What to produce >> Give back each entry unchanged, minus pictures.
• • •
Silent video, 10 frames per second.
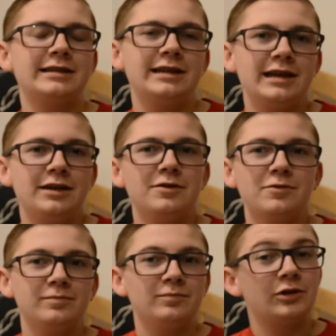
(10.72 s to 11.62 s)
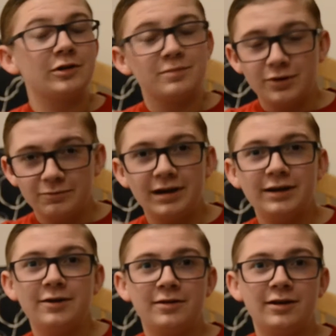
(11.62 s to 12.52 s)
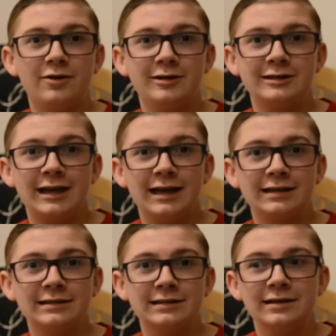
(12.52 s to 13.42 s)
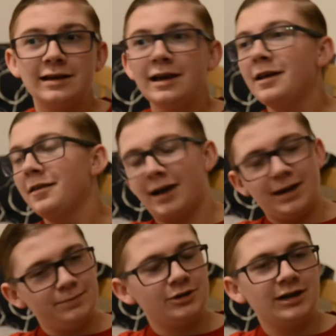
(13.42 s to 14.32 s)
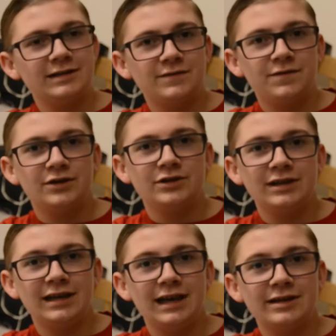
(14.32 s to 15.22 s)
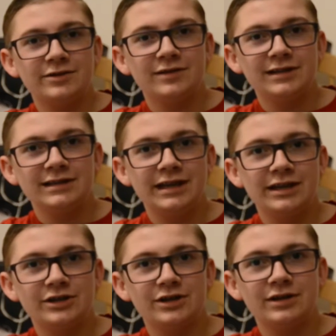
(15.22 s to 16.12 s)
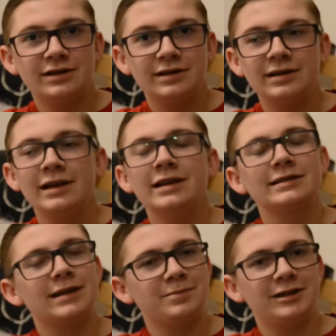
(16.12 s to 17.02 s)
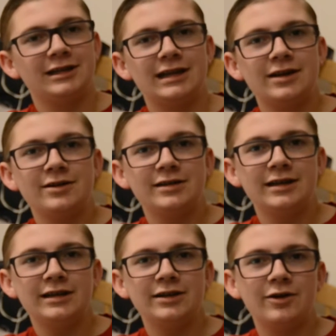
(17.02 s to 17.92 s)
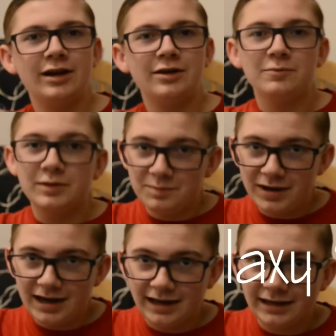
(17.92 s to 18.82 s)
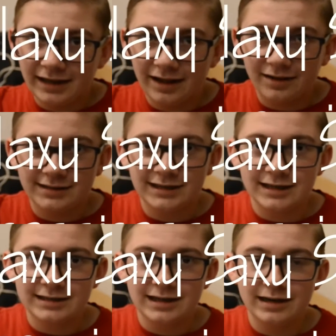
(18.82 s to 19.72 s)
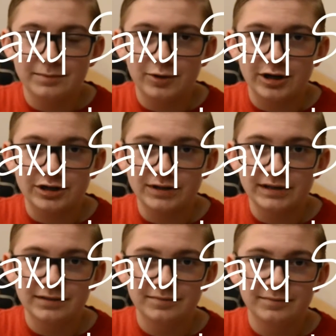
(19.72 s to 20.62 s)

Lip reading: today you can put away your theorist hats. The hype train has officially entered the station. It's time to get down to the nitty-gritty with my Galaxy S9 impressions.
• • •
Finished exercise >>
Silent video, 10 frames per second.
(10.72 s to 11.62 s)
(11.62 s to 12.52 s)
(12.52 s to 13.42 s)
(13.42 s to 14.32 s)
(14.32 s to 15.22 s)
(15.22 s to 16.12 s)
(16.12 s to 17.02 s)
(17.02 s to 17.92 s)
(17.92 s to 18.82 s)
(18.82 s to 19.72 s)
(19.72 s to 20.62 s)

Lip reading: today you can put away your theorist hats. The hype train has officially entered the station. It's time to get down to the nitty-gritty with my Galaxy S9 impressions.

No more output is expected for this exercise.